From the output above, we'll take 25 of the individuals listed and explore their geographical spaces in more detail; one of those being, Kuratomi.

Now that we've organized our data and identified key figures, we are prepared to begin gathering geographic information. All three datasets--the WRA, FAR, and Incident Cards-- will be used to identify different geographical spaces, specifically the WRA will be helpful for pinpointing places of origin before being forced to an assembly center as well as the location of the first assembly center, the FAR will be useful for identifying forced migration to internal and external camp locations, and the Incident Cards will be helpful for locating where individuals lived during incarceration.

The “Japanese-American Internee Data File, 1942 – 1946”, with camp intake records of evacuated Japanese-Americans, also known as WRA Form 26 is one of the major federal records associated with the War Relocation Authority (WRA), the agency established to handle the forced relocation and detention of Japanese-Americans during World War II. At the time, clerks recorded people’s information on the WRA Form 26 when brought into assembly centers or camps, afterwards, 34 fields were encoded onto punch cards.

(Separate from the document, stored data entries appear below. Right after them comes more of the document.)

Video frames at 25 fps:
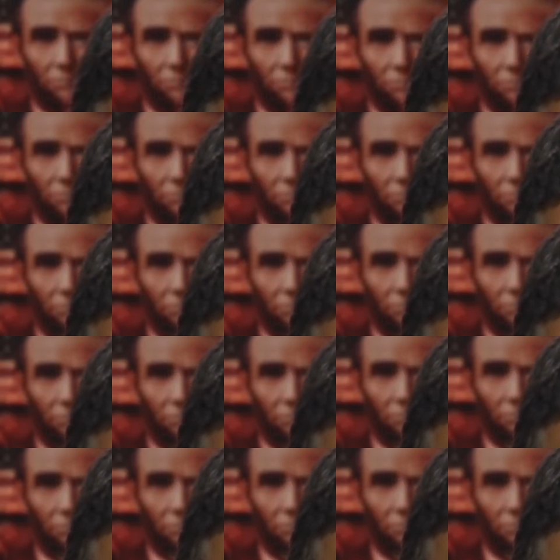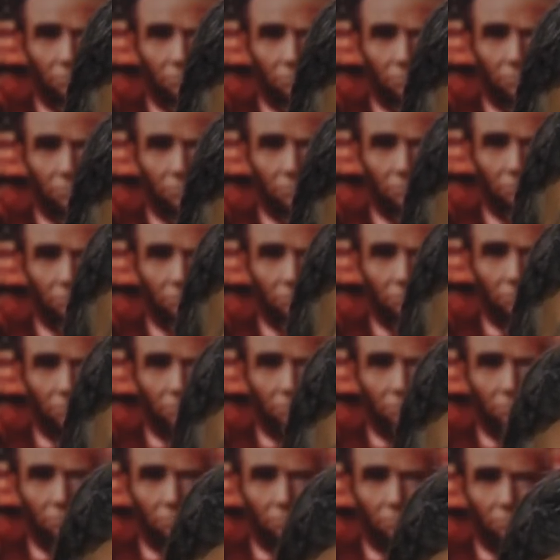
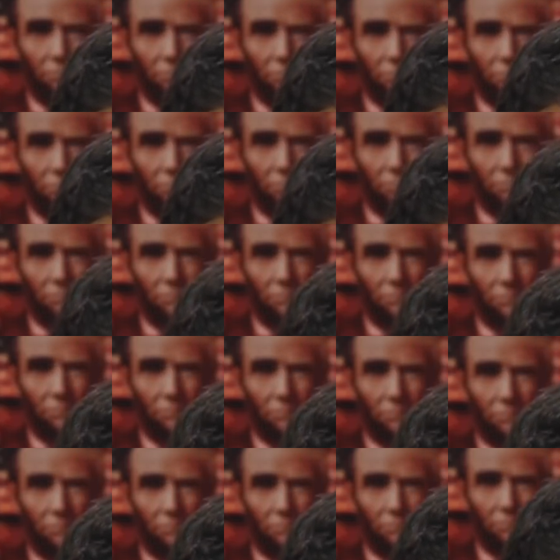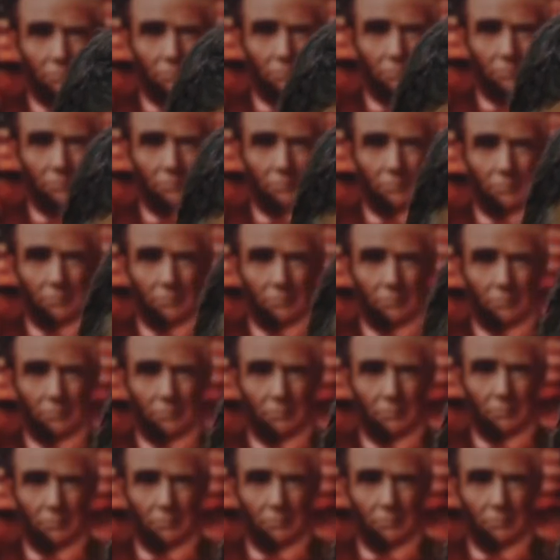
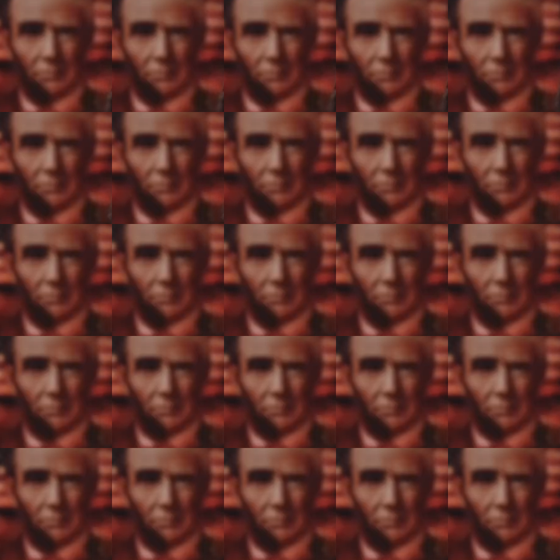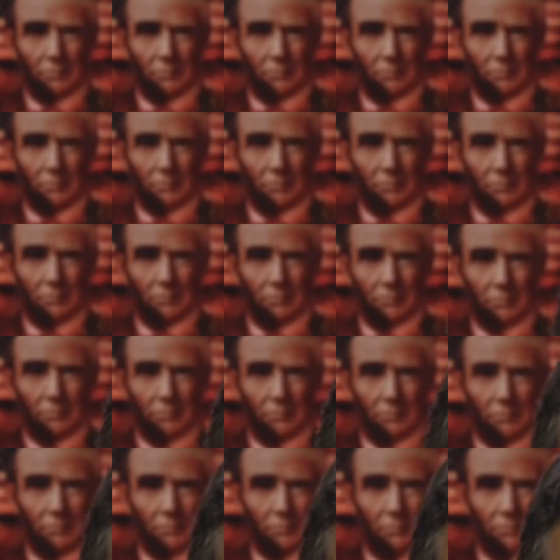
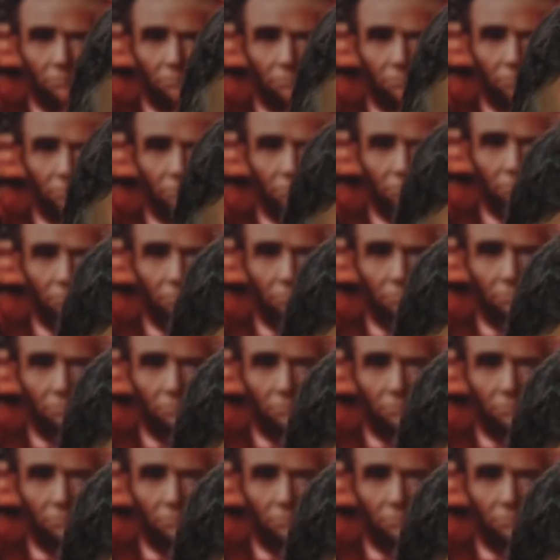No words are spoken by the person on screen.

Later on the National Archives and Records Administration (NARA) digitized these punch cards and permenantly houses these records. The WRA data files are publically available.

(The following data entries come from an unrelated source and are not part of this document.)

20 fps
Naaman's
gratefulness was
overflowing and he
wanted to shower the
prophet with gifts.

The “Final Accountability Rosters (FAR) of Evacuees at Relocation Centers, 1944-1946, records the camp outtake of evacuees at the time of their final release or transfer. During this time, clerks recorded outtake information on individuals as they exited camps. It's important to note that some individuals exited multiple camps due to forced transfers and have more than one FAR record. The FAR records were later transcribed by Densho, Ancestry.com, among others.

The Index Cards, also called, Incident Cards are Internal Security Case Reports” index cards, from the War Relocation Authority (Record Group 210 from 1941-47) records series. The Incident Cards reference narrative reports prepared by camp investigators, police officers, and directors of internal security, relating cases of alleged “disorderly conduct, rioting, seditious behavior,” etc. at each of the 10 camps, with detailed information on the names and addresses in the camps of the persons involved, the time and place where the alleged incident occurred, an account of what happened, and a statement of action taken by the investigating officer. There are 25,045 index cards, 63% of which (15,648) come from the Tule Lake concentration camp.

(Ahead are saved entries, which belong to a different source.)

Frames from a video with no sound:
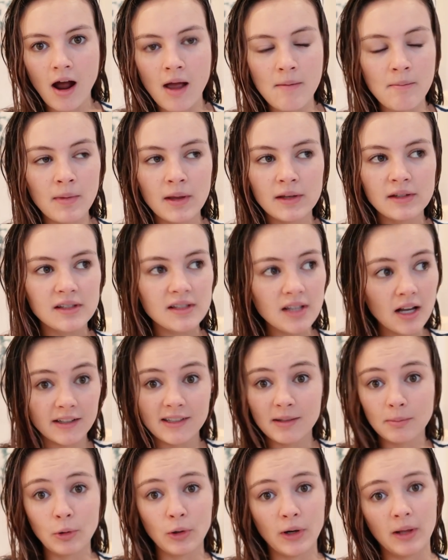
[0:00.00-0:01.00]
I'm
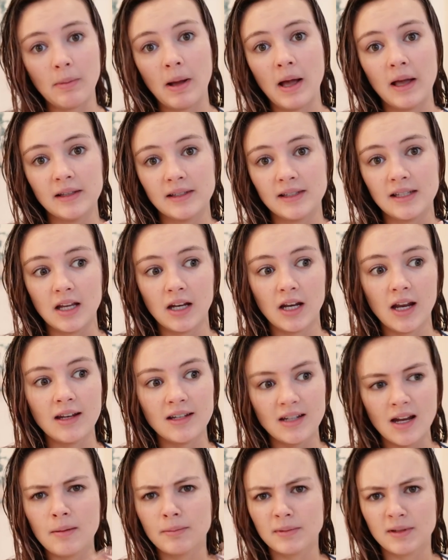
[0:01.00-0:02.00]
such a morning person in
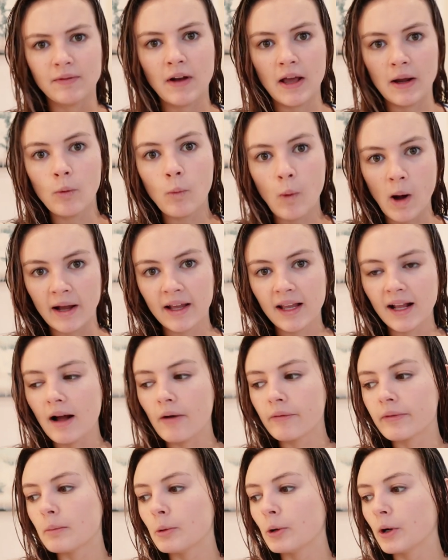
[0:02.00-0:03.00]
terms of like working
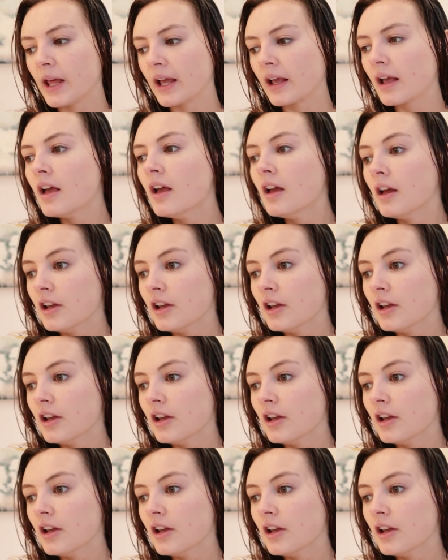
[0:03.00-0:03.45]
out in the morning.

Finding Names in the Incident Cards, WRA, & FAR¶

Though this data is rich with information the WRA, FAR, and Incident Cards present unique challenges for us. For example, at times it was difficult to determine the order of a persons first and last name as well as many of the names are similiar to one another with one or two characters being different. Keeping this in mind, we have to be conscientious we are looking at the correct individual(s). A method for doing this is comparing information across the three separate data files like age, residence, family, individual or alien registration number, or using details found in the Other column. At other times we found that information was incomplete, for example, the WRA has truncated last names, leaving us to deduce that we were looking at the correct person after comparing the previously mentioned fields.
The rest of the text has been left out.